L'après-midi, changement de moyen de transport, après un pique-nique rapidement avalé sur l'aire de Serondela. Un bateau transportant une dizaine de personnes nous emmène faire un tour sur le Chobe, en compagnie de six Allemands d'un âge certain, nombreux dans cette partie du pays, plus accessible pour un tourisme plus confortable ; c'est open bar sur le beau, et ils font honneur à leur réputation en descendant moult cannettes de (médiocre) bière locale. Notre promenade est agréable, même si cela ne vaut pas la tranquillité des sorties en mokoro. Nous voyons pas mal d'oiseaux aquatiques : cormorans et spatules, aigles pêcheurs et anhingas, marabouts et grandes aigrettes, et un superbe héron bleu qui s'envole devant nous. Toujours des buffles, paissant sur les îles humides posées entre Botswana et Namibie, et des crocodiles : un très gros qui doit bien faire quatre mètres de long, près duquel nous passons, se jette dans l'eau avec soudaineté, montrant la rapidité de déplacement que ce reptile peut avoir, méfiance quand même, ne pas laisser traîner sa paluche dans l'eau !
Nous croisons aussi un éléphant qui nous fait une démonstration des capacités de nager que possède l'animal, qu'on ne lui soupçonne pas a priori : il s'enfonce dans la rivière, seul le haut de son corps restant émergé, avant de ressortir plus loin, curieusement marqué par sa ligne de flottaison qui le rend bicolore gris clair / gris foncé.
Comme nous sommes dans une région assez peuplée en bord de rivière, nous croisons en plus des animaux des humains, notamment des pêcheurs, sur leurs pirogues (mokoros), jetant leurs filets sur les rives du Chobe.

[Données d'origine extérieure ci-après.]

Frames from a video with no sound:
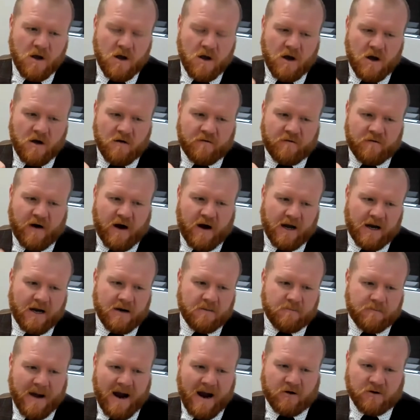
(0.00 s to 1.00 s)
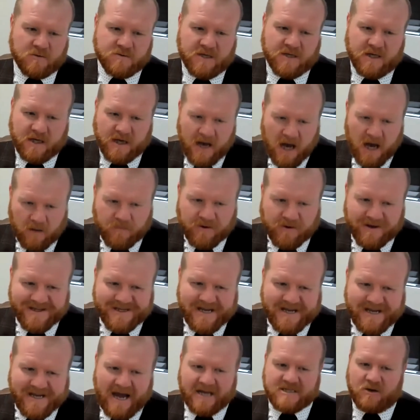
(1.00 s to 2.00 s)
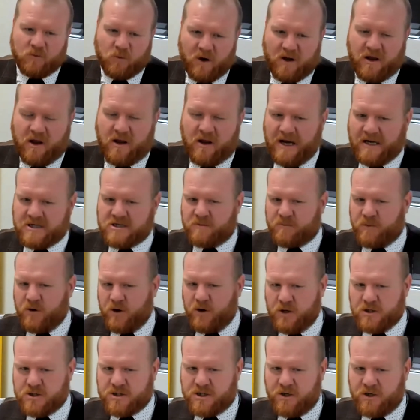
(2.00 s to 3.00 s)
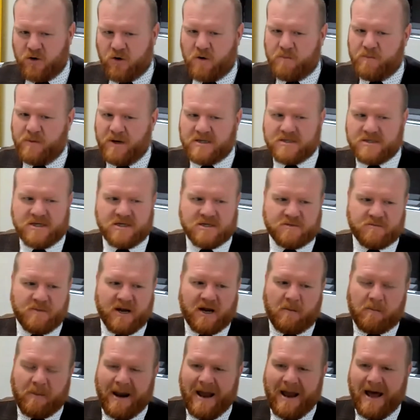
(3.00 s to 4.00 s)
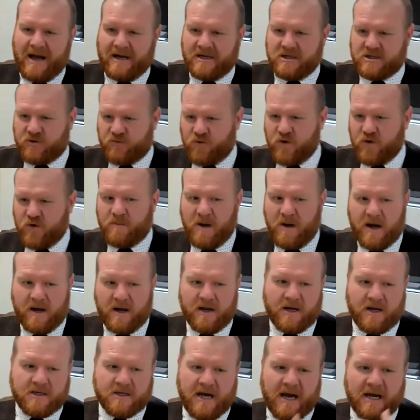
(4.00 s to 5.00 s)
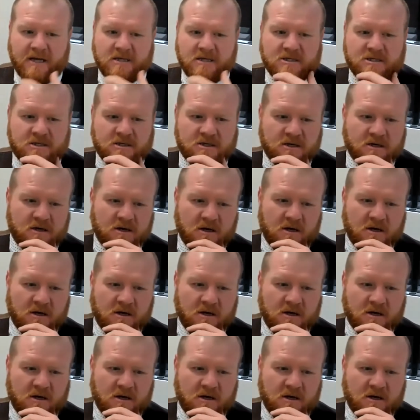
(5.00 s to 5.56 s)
Filing bankruptcy can help the debtor, whether that's a person or a business, make a plan to repay their debts.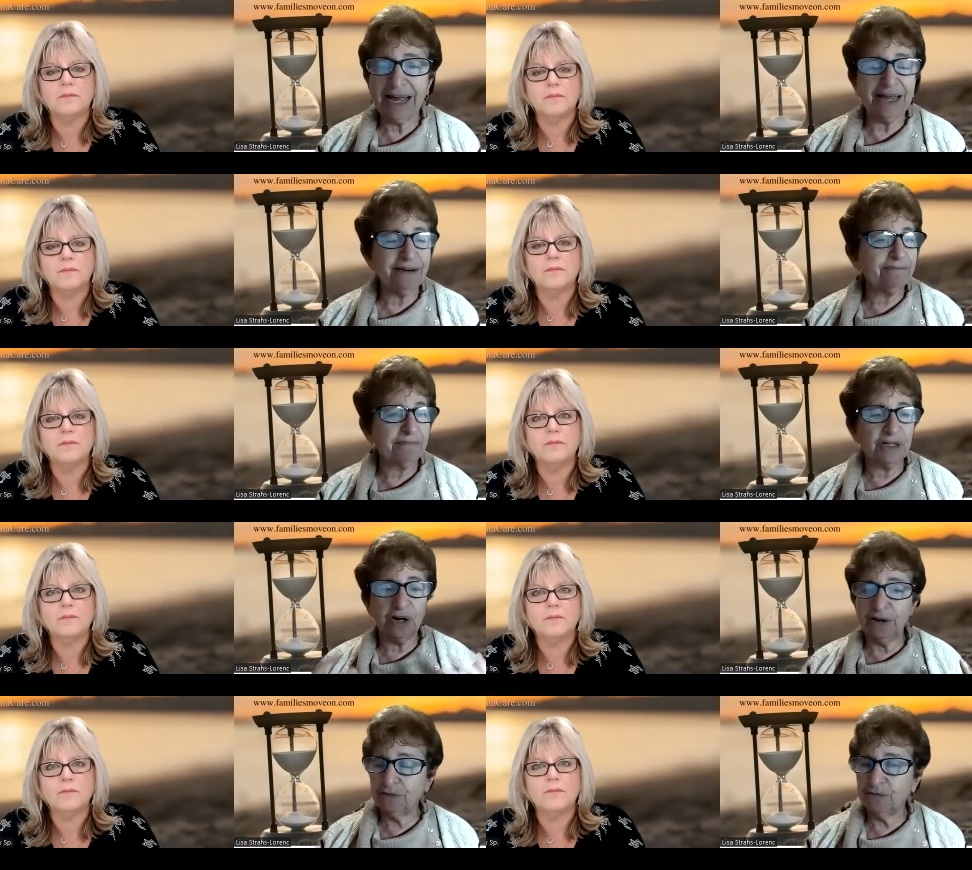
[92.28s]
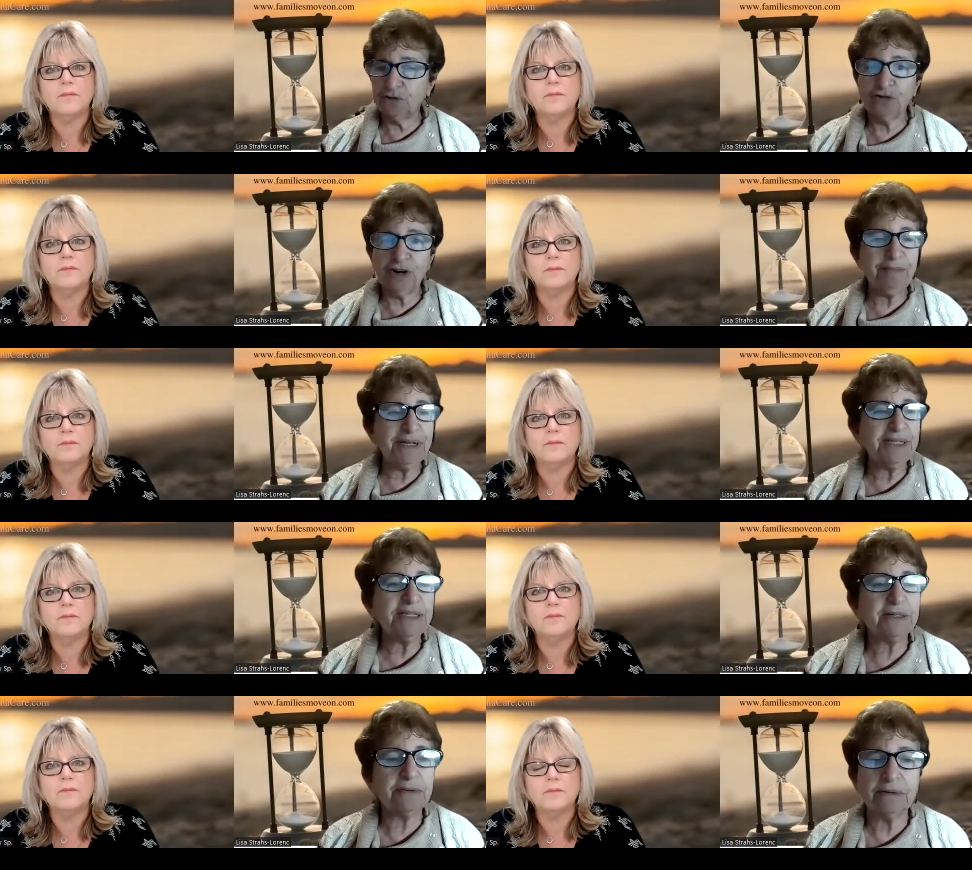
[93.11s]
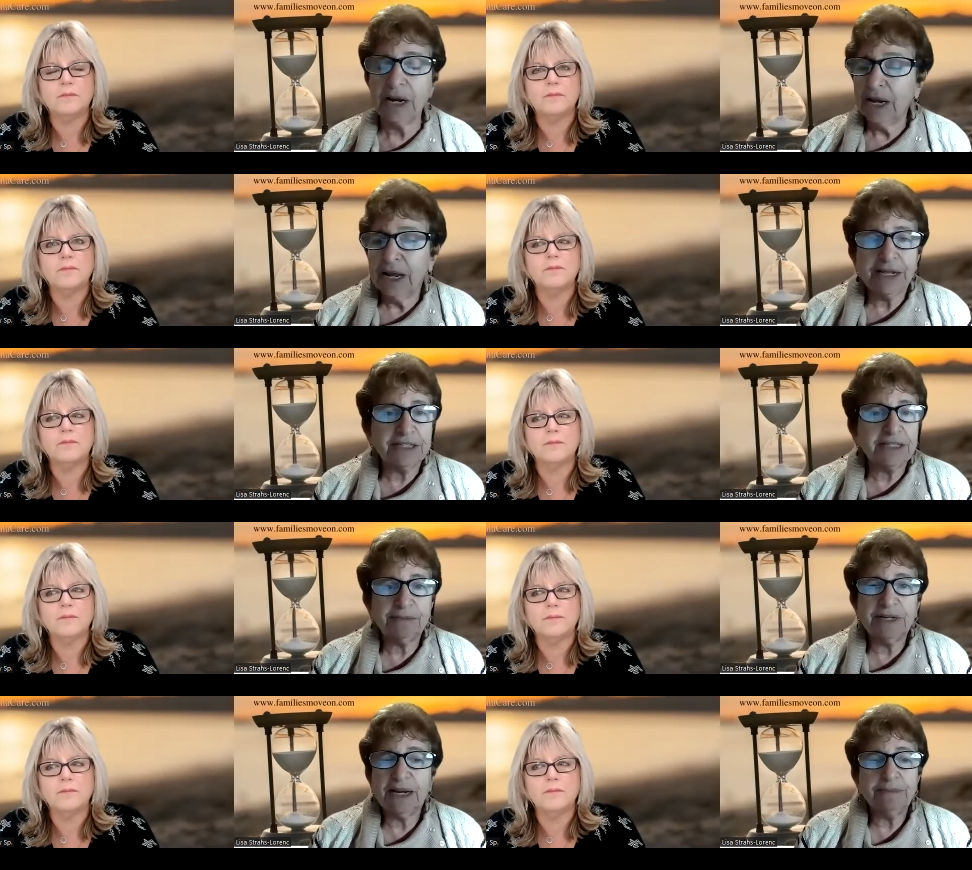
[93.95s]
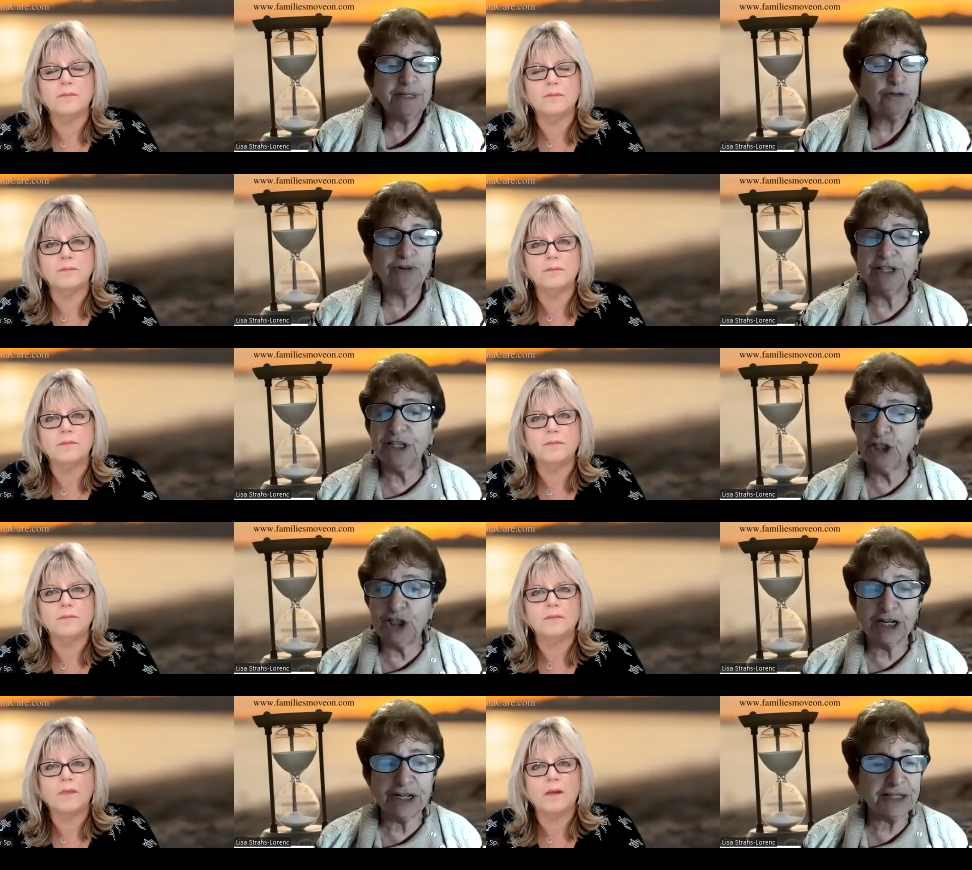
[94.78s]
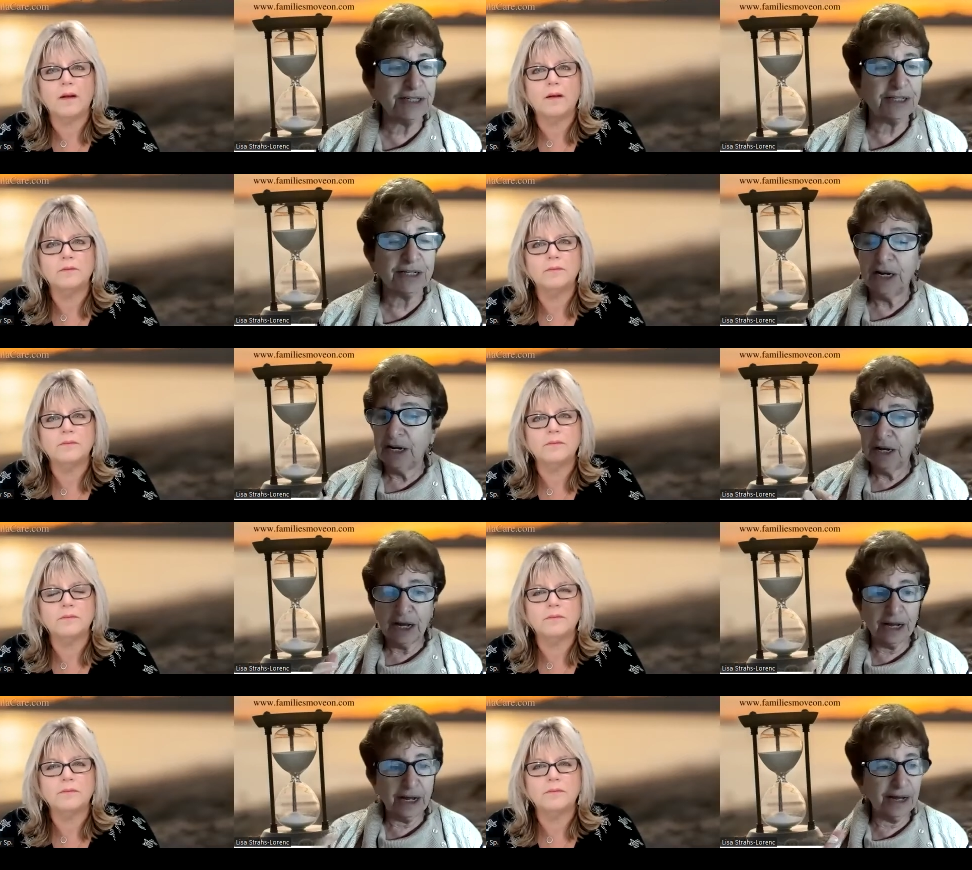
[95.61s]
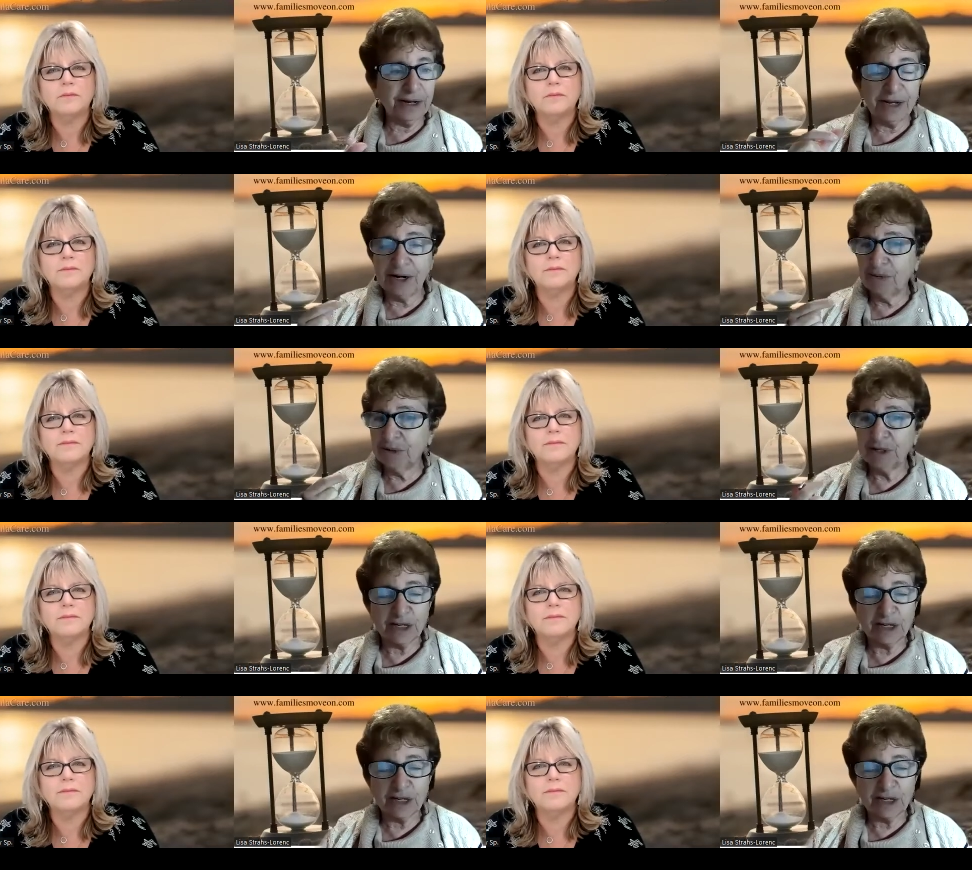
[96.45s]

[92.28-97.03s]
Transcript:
Speaker 1: and gone through treatments and and sometimes it's really just uh, you know a,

Depuis plusieurs jours, une épaisse fumée a envahi le ciel, et une odeur forte de brûlé l'accompagne. Sur le chemin du retour, le long de la grande route qui rejoint Kasane, la grande ville du nord, nous pouvons nous rendre compte de ce qui se passe, des broussailles qui prennent feu avec la chaleur. Mais cela reste heureusement limité, les flammèches restent petites, épargnant les arbres, ne traversant pas la route, et les animaux s'en accommodent. Nous voyons ainsi un troupeau de lechwes, de grosses antilopes bicolores, aux cornes bien droites comme les onyx du désert ; et aussi une hyène, qui a trouvé refuge dans une petit tunnel en béton passant sous la route.
Le soir, nous déjeunons à de grandes tablées avec les autres clients du lodge. Les Allemands festoient entre eux, et nous échangeons avec d'autres convives, comme un couple d'Espagnols en voyage de noces, cet autre d'Anglais plus âgés "british" jusqu'à la caricature. Comme un guide est convié à chaque tablée, nous pouvons discuter avec deux d'entre eux : le premier nous narre les études qu'ils doivent faire pour obtenir ce job convoité, traitant de la vie et des habitudes de la faune sauvage, mais aussi de la conduite des 4x4 et de mécanique, ainsi bien sûr que la maîtrise de l'anglais, voire d'autres langues (le français en tête de liste). Le second est un fan de foot, supporter depuis son plus jeune âge de Manchester United, et dont le rêve est de voyager en Europe pour voir son équipe jouer à Old Trafford ! Beaucoup se passionnent surtout pour l'athlétisme (qui est aussi mon sport préféré), depuis que le Botswana est devenu un pays réputé sur le sprint court, ayant même quelques jours avant que nous n'arrivions, conquis le titre mondial sur 4x400 mètres aux Bahamas.